The evaluation component of this section involves assessing the quality of the writing based on your analysis.
For the first formal paper of the 1201 course, please write a summary and analysis/evaluation of one of the following:
-“Can We Avoid the Potential Dangers of AI…?”
-“America’s Humongous Wealth Gap is Widening Further…”
-“What are Climate Models and How Accurate Are They?”
-“Is College a Sucker Bet?”
The summary and analysis should be over two pages, and it should accurately and in your own words inform your reader about the article.
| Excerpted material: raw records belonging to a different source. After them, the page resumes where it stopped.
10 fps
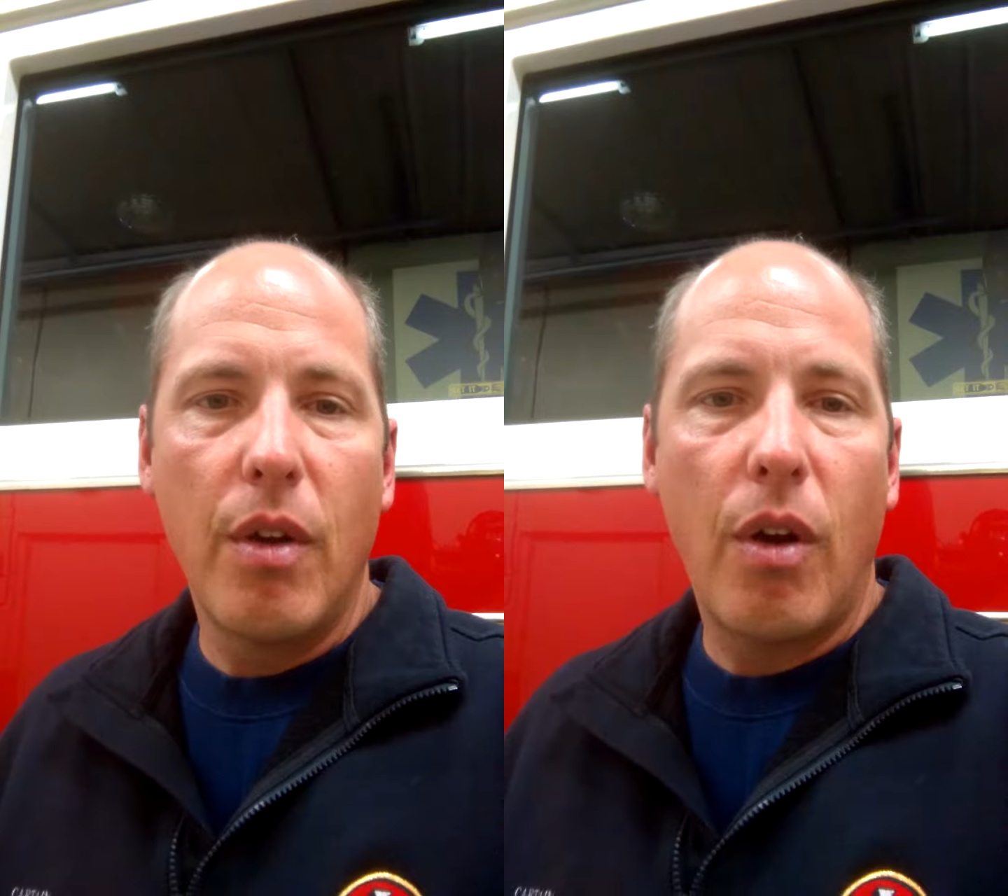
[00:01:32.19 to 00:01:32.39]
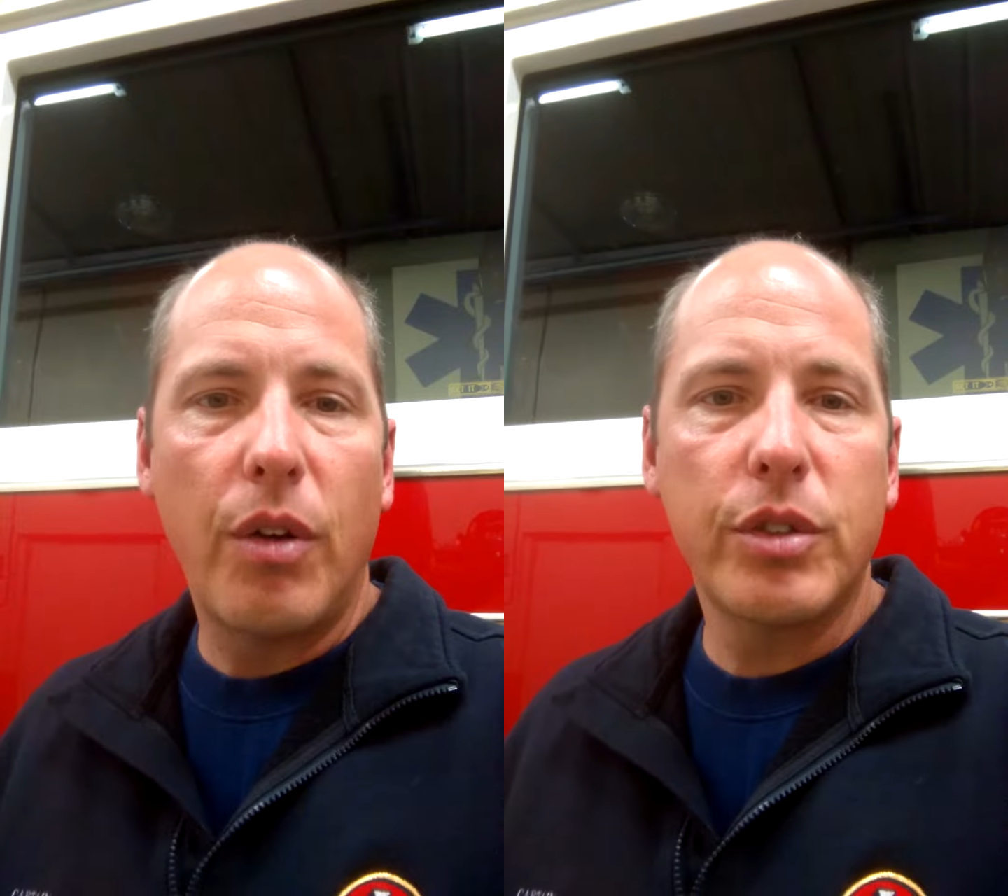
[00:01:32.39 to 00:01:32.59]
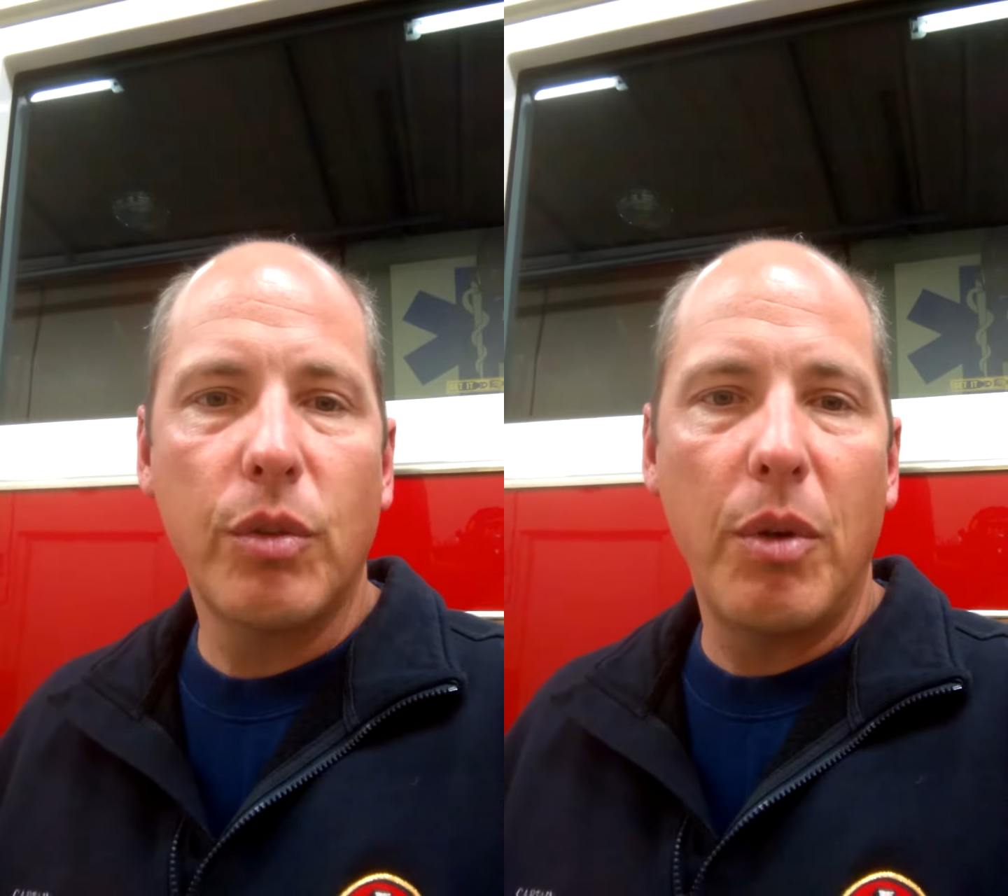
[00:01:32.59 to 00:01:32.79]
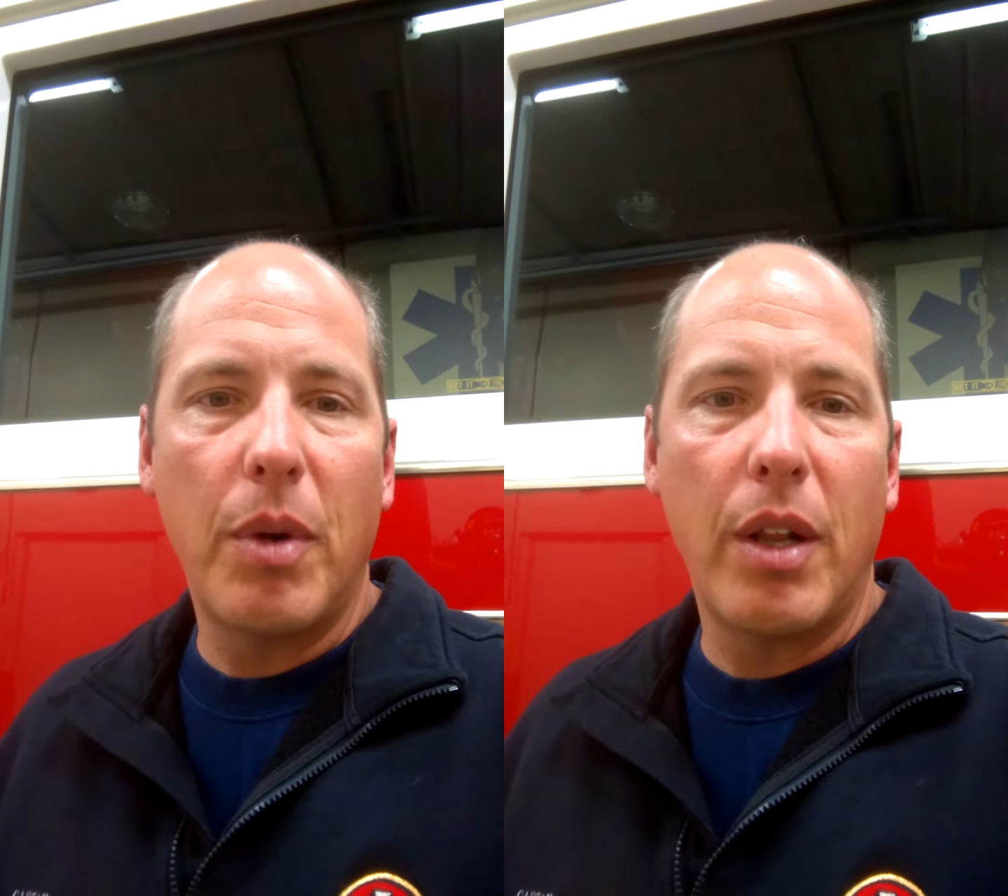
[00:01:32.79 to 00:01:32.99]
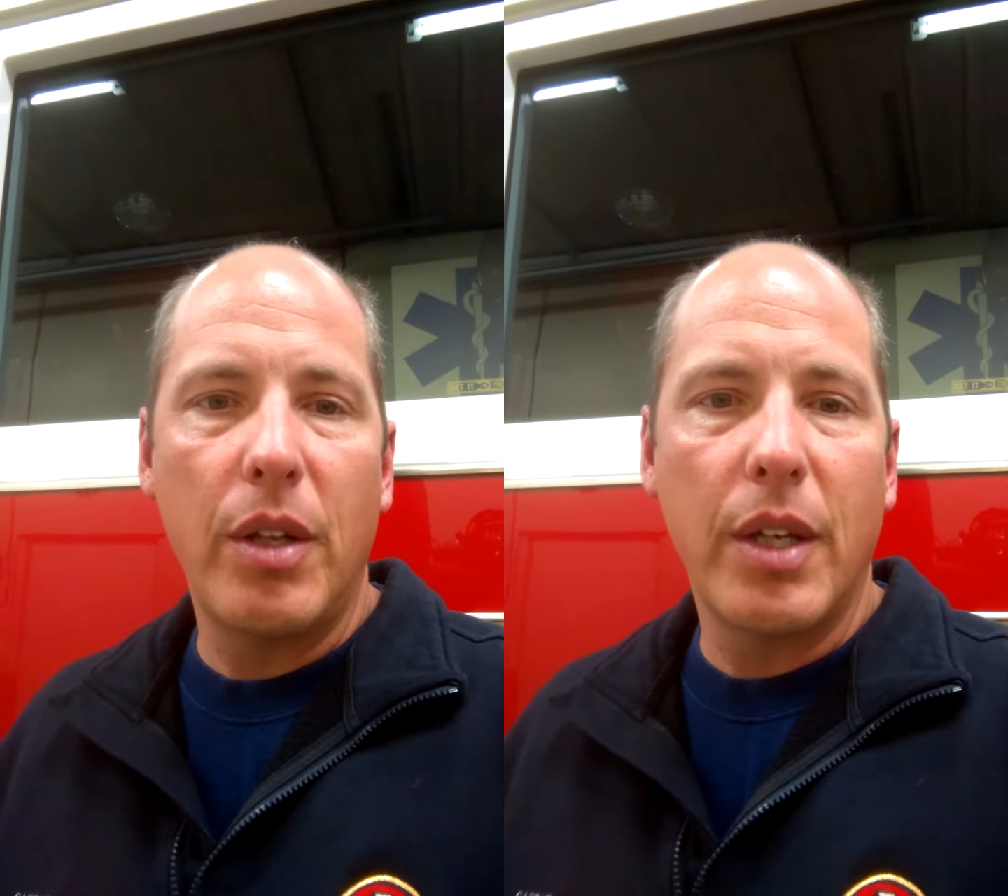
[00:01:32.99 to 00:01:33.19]
Also, we
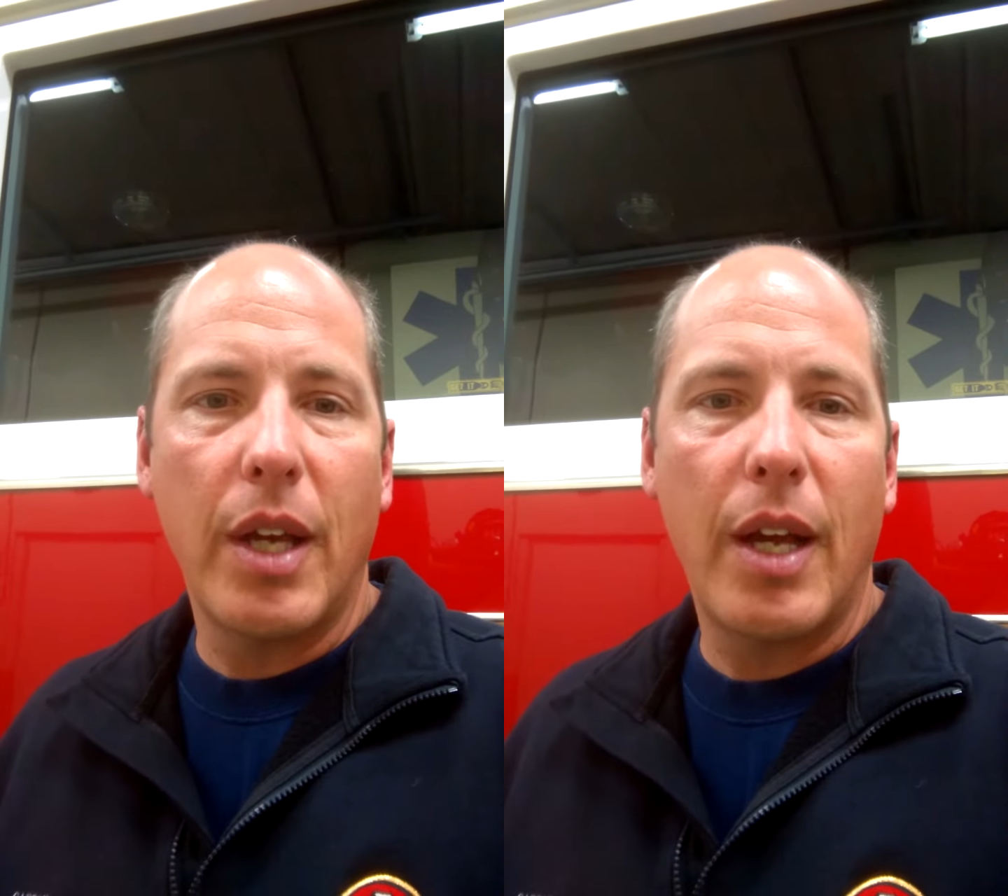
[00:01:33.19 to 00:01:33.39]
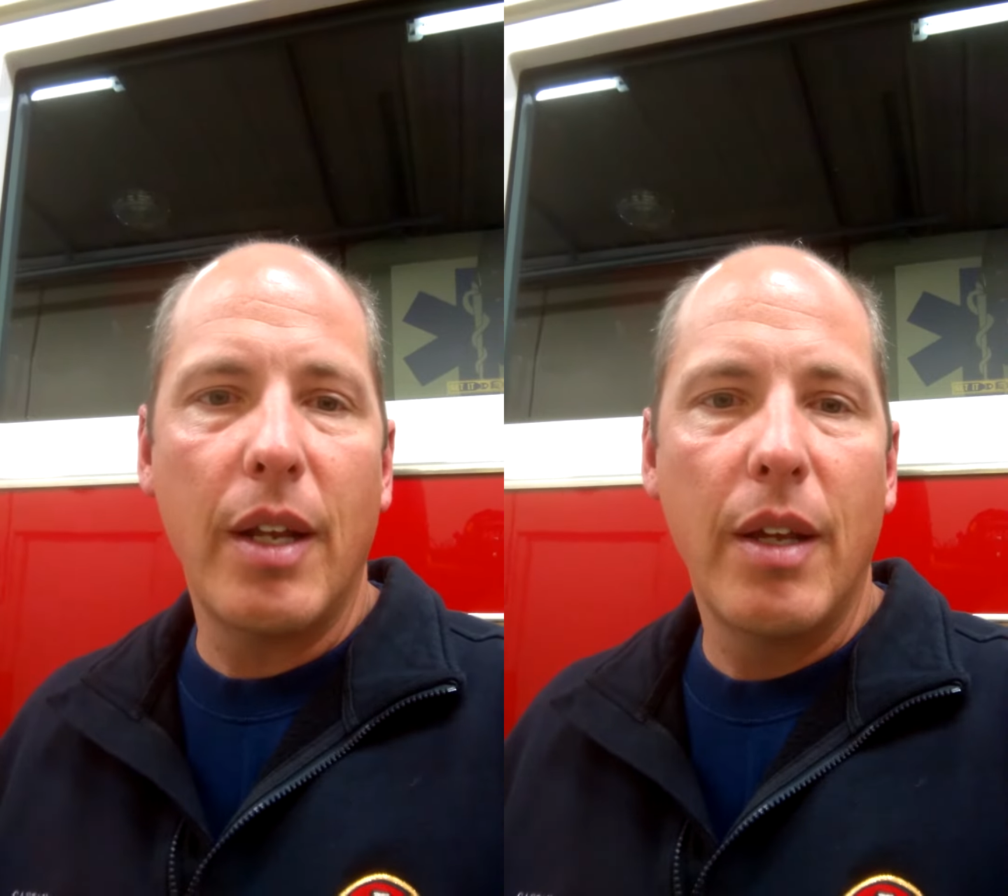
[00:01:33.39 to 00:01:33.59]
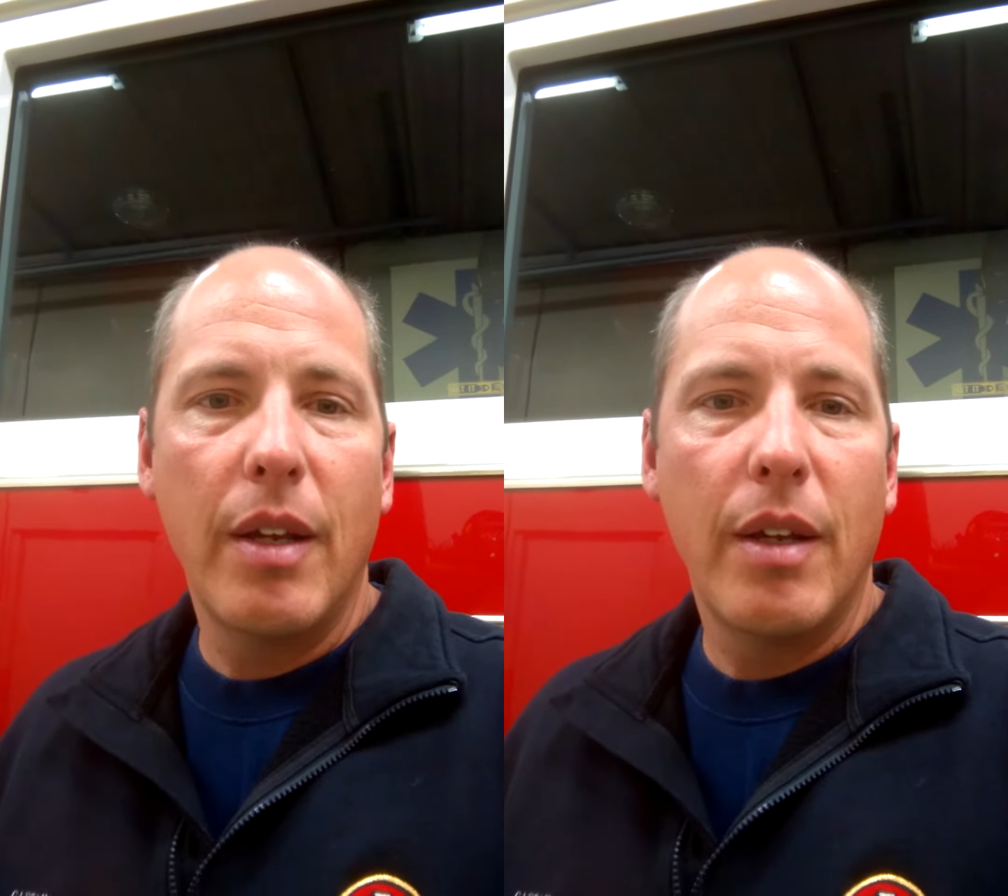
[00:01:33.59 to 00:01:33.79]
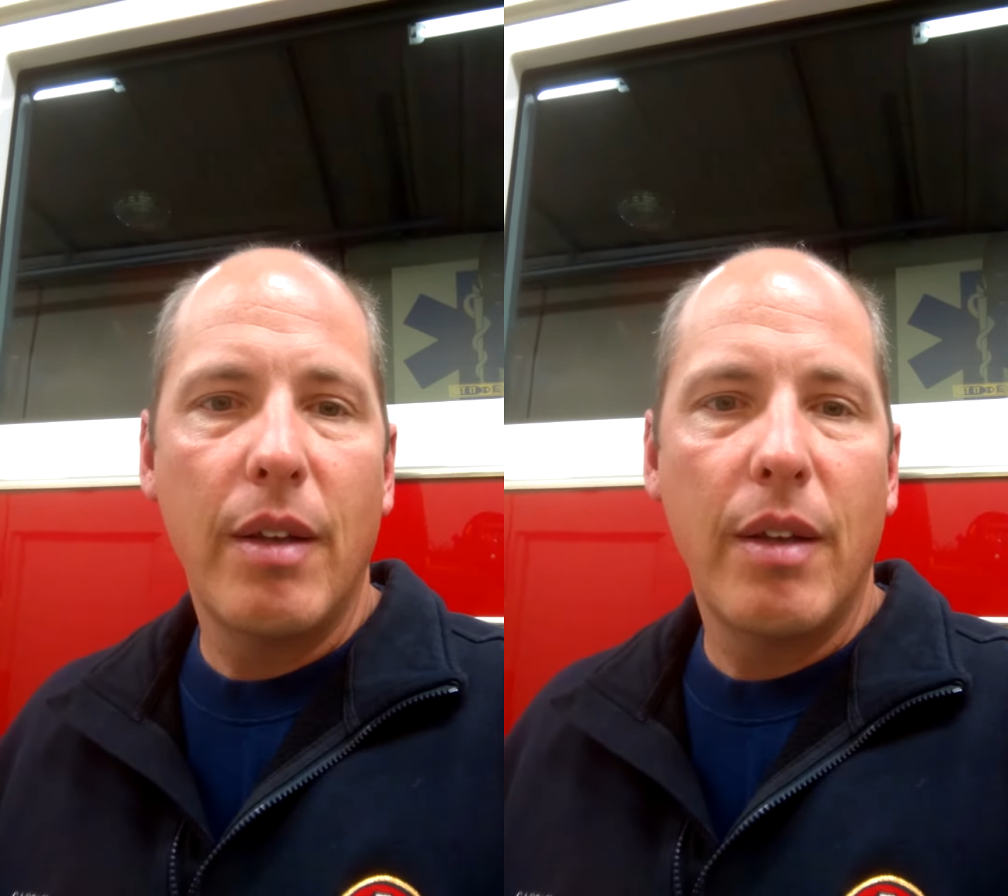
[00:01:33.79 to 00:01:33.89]
want to look at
A summary is a brief restatement in your own words of the main ideas of a piece of writing. A good summary is:
Brief. The summary should be about one quarter of the length of the original. The shorter the summary has to be, the more difficult it is to write. Use the most concise language you can. Do not repeat an idea, even if the original article does so.
Accurate. The summary must contain the main ideas of the original and no ideas that are not in the original. The summary writer is not responsible for the quality of those ideas, but she is responsible for representing them fairly without opinion.
Objective. You have to keep your own opinions out of the summary, even in such subtle ways as writing, “Smith’s best point is….” or “Jones is trying to prove….” The latter would imply that he is not successful at proving it.
Use These Parts in Your Summary:
Title. If you give the title of the article and the author’s name in the title, that essential information is quickly and easily understood by your reader. Here is an example title: Summary of “Nuclear Winter” by Carl Sagan (Sagan is the writer of the original, not the writer of the summary. You are the writer of the summary.)
Early Sentence Thesis. The thesis of the article should appear early in the summary, sometimes even as the first sentence, whether or not the original writer used a thesis statement. You will have to read the article to figure out what the main idea is. Try to put the thesis statement in your own words. If you must quote, do so only if there is no other option. If you do quote, be sure to use quotation marks and a parenthetical citation.
Main points of the article. Don’t repeat ideas. Omit examples and details. Try to keep the emphasis the same as in the original.
Do NOT include a conclusion. When you cover that last point, stop. Summing up is more graceful, but the goal here is brevity, not grace.
Follow these steps when writing your summary:
Read the passage or chapter.
Circle or list important words/phrases/ideas.
Put reading material aside.
Use the important words/phrases/ideas to generate a summary.
Add a topic sentence/thesis statement that appears early in the summary to capture the central points.
Don’t forget the Work Cited page!
This assignment also requires a separate Analysis/Evaluation section. Like for the summary, you can label this with a title that indicates the title of the work, the author and that it is an analysis/evaluation: Analysis/Evaluation of “Nuclear Winter” by Carl Sagan.
An analysis uses terms (see Quiz 2) and concepts to dissect a piece of writing and reveal something about the relationship between the author and audience. This acts as your own thesis.
The evaluation component of this section involves assessing the quality of the writing based on your analysis. Think Rotten Tomatoes.
For your citation: Use a normal right margin on your page, going to a new line whenever a line is filled. Center the heading “Work Cited” at the top of the last page. To get the hanging indentation, highlight the item, use FORMAT/PARAGRAPH and select hanging indent on the SPECIAL menu. There may be variations depending on your word processing program. If you get lost, find your HELP menu and search for “hanging indent.” You’ll need to be able to do this throughout this course, so it’s worth figuring it out now.
Use the normal left margin for your page, but be sure to indent the second and later lines, which is called a hanging indentation. You can use the FORMAT/Paragraph/Spacing menus.
MLA format for your paper will consist of the following header at the top of the first page, left-aligned:
Your Name
(your instructor’s name)
ENG 1201-211
Date
Then, center your title on the next line and start writing. The summary essay should be evenly double-spaced throughout.